New Releases from the Marche: Life Beyond Verdicchio?

BY IAN D'AGATA |

The baseline quality level of the Marche’s wines is among the highest in Italy, with few truly bad wines these days. There are noteworthy peaks too, including some of Italy’s most ageworthy whites (made with Verdicchio) and unique aromatic reds (from the Lacrima and Vernaccia Nera varieties).

Legend has it that Alaric, King of the Visigoths, had 40 mules carry barrels of Verdicchio wine as he travelled through the Marche region in 410 A.D. on his way to conquering Rome with his well-fueled troops. For that reason alone, I should dislike Verdicchio and its wines; but in fact, I think Verdicchio is one of Italy’s best white grapes, producing one of the rare Italian white wines that can age for ten years or more. But it’s not the only vinous treat the Marche has in store for wine lovers.

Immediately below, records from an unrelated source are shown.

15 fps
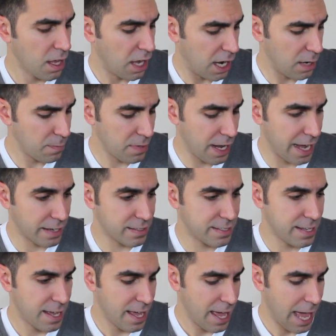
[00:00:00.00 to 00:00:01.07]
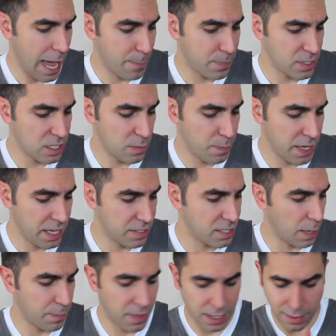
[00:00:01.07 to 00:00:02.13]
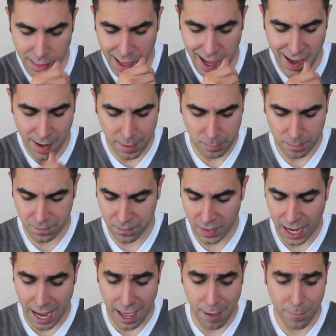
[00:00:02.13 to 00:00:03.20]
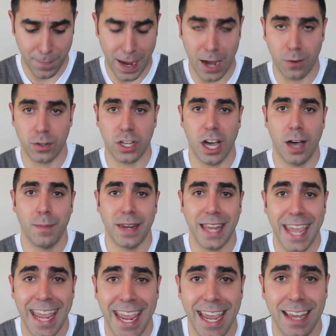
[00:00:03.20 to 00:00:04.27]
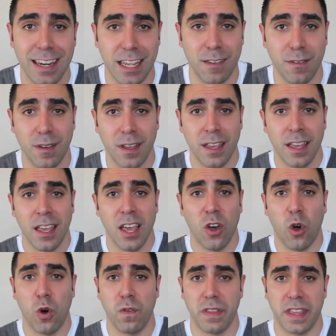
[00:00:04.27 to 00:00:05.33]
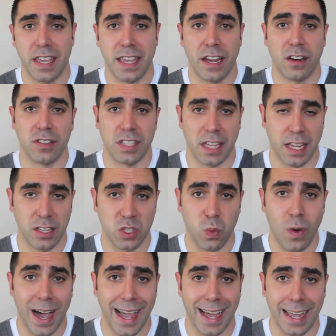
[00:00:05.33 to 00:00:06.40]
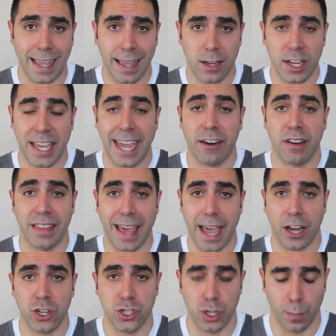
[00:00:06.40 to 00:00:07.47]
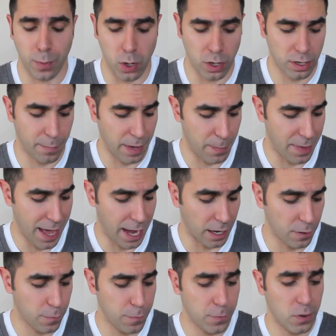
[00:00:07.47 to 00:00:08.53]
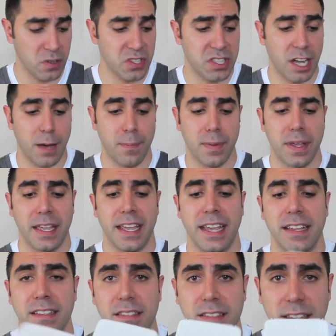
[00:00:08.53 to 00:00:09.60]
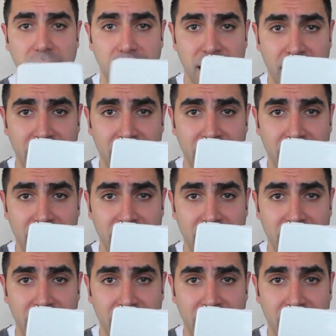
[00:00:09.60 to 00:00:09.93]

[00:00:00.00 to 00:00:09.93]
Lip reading: Up next happens to be something that I have found come in handy over the years, and it's why I carry the extra bulk in my bag. First up is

Matelica's rugged panorama

Matelica's rugged panorama

Verdicchio, the Marche’s Dominant White Grape 

The Marche is dominated by a single grape variety like few other regions of Italy are: Verdicchio outshines all. There are two major Verdicchio wine denominations to know: Verdicchio dei Castelli di Jesi and Verdicchio di Matelica. Despite being made with the same grape, the wines from these two zones could not be more different. In fact, I cannot think of another example in Italy where two different denominations are so fully justified. Verdicchio dei Castelli di Jesi, produced in the provinces of Ancona and Macerata, became a DOC in 1968. The Castelli di Jesi Verdicchio Riserva DOCG was established only in 2010. Verdicchio di Matelica became a DOC one year earlier (in 1967), while the DOCG Verdicchio di Matelica Riserva also dates back to 2010. Verdicchio di Matelica is made in eight municipalities in two provinces: six in the Macerata province (Matelica, Esanatoglia, Gagliole, Castelraimondo, Camerino and Pioraco) and two in Ancona (Cerreto d’Esi and Fabriano).

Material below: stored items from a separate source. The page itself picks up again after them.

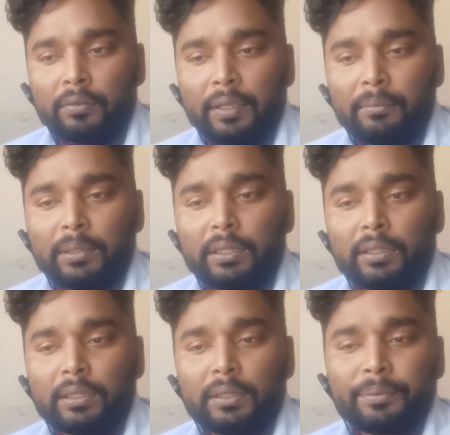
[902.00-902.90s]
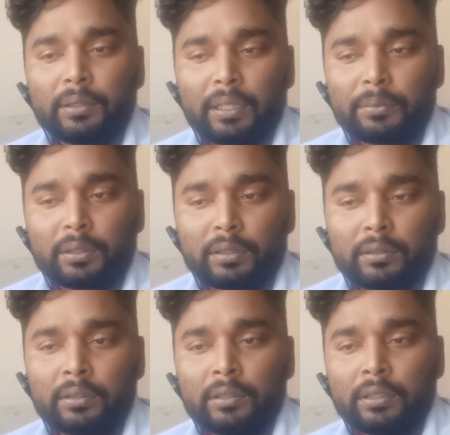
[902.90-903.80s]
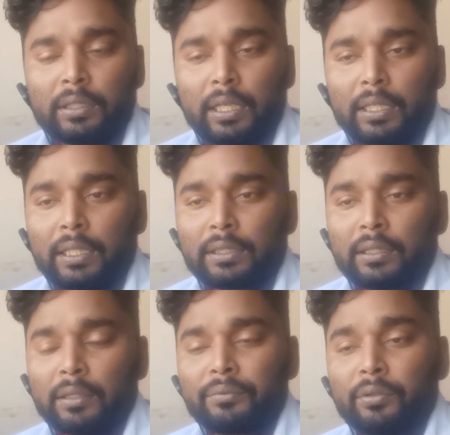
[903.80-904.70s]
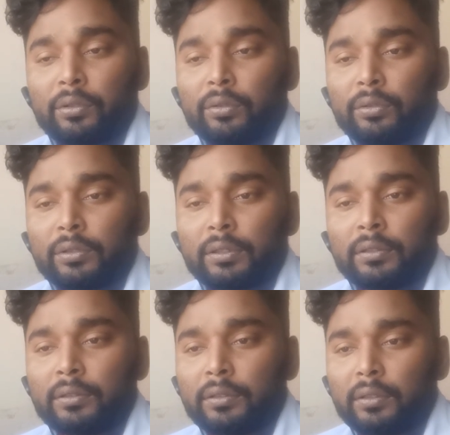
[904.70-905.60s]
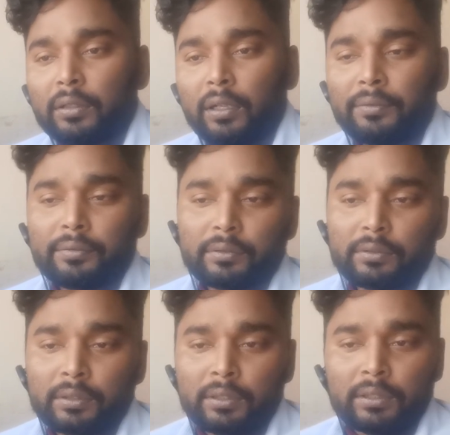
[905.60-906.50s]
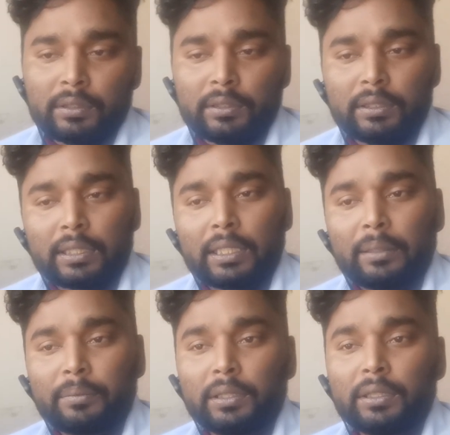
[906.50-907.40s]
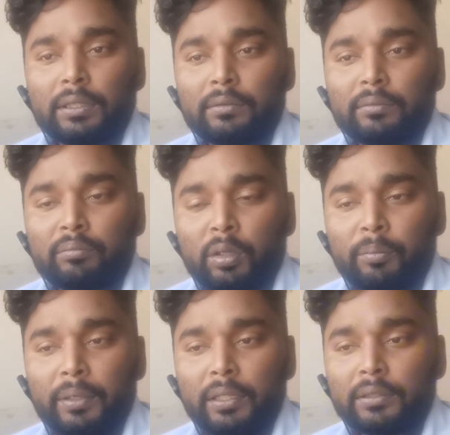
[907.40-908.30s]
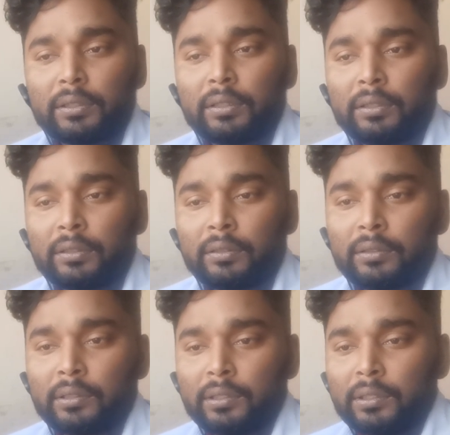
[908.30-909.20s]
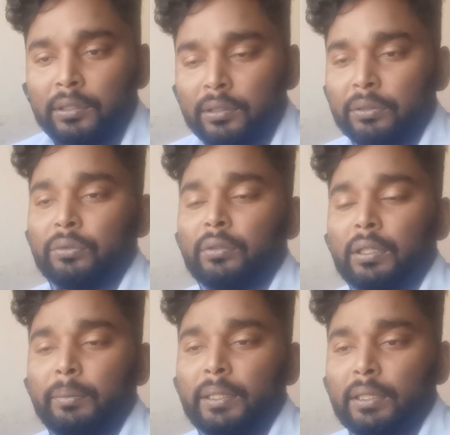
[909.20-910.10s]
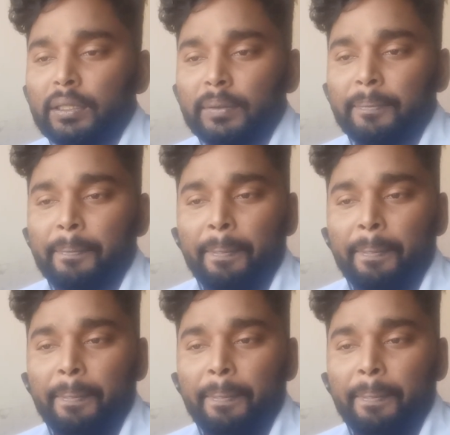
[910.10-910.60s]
family, if you have the data and photos of each and every moment, you will be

Of the two Verdicchio denominations, Jesi is by far the larger – 2,150 hectares under vine, versus just 201 for Matelica. But the differences do not stop there. The Jesi denomination is characterized by gently rolling hills and its climate is strongly influenced by the nearby sea, while Matelica is decidedly mountainous and landlocked. Verdicchios from Castelli di Jesi are typically gentle, with aromas and flavors of soft peach, apricot and white flowers most common, while Verdicchios from Matelica tend to be powerful wines that are also steely and white fruit-dominated. The almond descriptor that is commonly applied to Verdicchio wines from both appellations is actually more common in wines made oxidatively, or when they approach maturity (normally, about six to eight years after the vintage, depending on the characteristics of the growing season and the winemaking). While the most famous Verdicchios are dry and still, the variety can be used to make sparkling and sweet wines as well. In fact, about 14 million bottles of sparkling wine are made annually in the Marche (only 1.5 million of which are DOC), mostly from Verdicchio.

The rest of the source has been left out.